I hired a mud-jacker to shore it up.

If you can pour cement under there yourself, you should be OK

Reply to
philo 

Guv Bob posted for all of us...

And I know how to SNIP

Like Philo said. Mud-jacking.

The only other alternative is to cut the wall at a seam and install a proper foundation and re-lay weaving with the reused block.

Reply to
Tekkie®

I don't know if mudjacking would work on a concrete block wall.

Mudjacking is where they pump some kinda slurry under a solid slab to level it once again. It works because they pump the slurry in under pressure, and that pressure acts on the entire area of the underside of the slab. So, even if you have a 10 foot by 10 foot slab of concrete weighing 100 pounds per square foot, a slurry pressure of 100/144 or less than 1 psi acting on the underside of that slab will lift it. While some of the slurry will undoubtedly spill out from under the slab all around the perimeter of the slab, as long as you can compensate for that by pumping enough slurry under the slab to maintain that 1 psi pressure, you can lift the slab.

But, pumping a slurry under a concrete block wall is an entirely different situation. The slurry is going to rise into the cavities of the block wall and fill up the block wall with slurry before it lifts the wall. There may be a way to do it, but I'd talk to some of the mudjacking companies before I assumed this could be done with mudjacking. Even if the blocks were solid, I'd still think that mudjacking a concrete wall would be far more difficult than mudjacking a concrete slab just because of the leakage rates and pressure requirements in each case.

Reply to
nestork

disassemble wall one block at a time, carefully. clean block, install proper footer. rebuild.

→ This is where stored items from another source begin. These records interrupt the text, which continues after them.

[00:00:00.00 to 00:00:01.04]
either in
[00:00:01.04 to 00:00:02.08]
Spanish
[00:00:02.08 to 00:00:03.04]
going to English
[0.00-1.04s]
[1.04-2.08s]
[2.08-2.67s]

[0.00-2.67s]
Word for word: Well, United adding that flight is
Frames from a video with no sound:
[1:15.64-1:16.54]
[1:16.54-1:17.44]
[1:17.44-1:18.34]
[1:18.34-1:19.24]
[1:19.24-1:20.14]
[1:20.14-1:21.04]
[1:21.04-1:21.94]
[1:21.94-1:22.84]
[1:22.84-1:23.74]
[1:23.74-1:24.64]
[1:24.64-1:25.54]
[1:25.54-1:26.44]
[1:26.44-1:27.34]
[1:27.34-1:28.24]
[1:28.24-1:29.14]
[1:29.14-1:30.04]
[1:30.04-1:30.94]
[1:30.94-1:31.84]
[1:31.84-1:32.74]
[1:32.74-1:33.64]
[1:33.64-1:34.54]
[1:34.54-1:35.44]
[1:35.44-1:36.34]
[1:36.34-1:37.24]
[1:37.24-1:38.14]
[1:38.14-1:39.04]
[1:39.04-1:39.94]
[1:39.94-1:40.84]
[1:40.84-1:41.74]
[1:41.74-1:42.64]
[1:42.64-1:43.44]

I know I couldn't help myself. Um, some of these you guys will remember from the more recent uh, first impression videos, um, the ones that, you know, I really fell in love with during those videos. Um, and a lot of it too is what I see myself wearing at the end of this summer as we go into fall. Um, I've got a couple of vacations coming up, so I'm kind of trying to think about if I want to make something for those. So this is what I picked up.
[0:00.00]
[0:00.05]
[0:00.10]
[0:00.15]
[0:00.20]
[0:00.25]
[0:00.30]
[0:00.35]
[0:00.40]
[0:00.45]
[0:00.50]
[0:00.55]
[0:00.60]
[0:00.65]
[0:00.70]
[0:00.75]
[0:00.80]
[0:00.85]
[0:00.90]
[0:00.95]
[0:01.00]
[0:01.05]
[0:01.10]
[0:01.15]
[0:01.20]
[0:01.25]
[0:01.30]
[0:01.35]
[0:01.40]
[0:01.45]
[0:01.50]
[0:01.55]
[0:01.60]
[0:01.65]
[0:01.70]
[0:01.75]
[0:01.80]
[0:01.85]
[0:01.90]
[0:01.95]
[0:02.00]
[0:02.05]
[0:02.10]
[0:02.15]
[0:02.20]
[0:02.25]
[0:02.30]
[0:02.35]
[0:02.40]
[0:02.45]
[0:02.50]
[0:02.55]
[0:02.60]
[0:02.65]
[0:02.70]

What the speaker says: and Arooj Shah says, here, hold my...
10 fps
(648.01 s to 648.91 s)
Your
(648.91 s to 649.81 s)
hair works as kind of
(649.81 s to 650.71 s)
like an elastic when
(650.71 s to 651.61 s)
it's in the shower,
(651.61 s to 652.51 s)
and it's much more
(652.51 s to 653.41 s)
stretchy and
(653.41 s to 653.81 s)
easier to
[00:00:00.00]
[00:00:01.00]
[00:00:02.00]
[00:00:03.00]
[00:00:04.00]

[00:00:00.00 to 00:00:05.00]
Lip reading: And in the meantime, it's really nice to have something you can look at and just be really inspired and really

A retired brick layer told be you can match any brick or block, they can be made to order.

truly though people shouldnt build retaining walls or any walls for that matter without a footer

Reply to
bob haller

What Philo said, and I would also use some good construction adhesive to fi ll in the cracks in the wall as you are jacking it up, let it cure for at l east a day before starting to push in the new footing-type concrete. The c onstruction adhesive will help hold the wall together against futue crackin g due to settling. That stuff is amazing.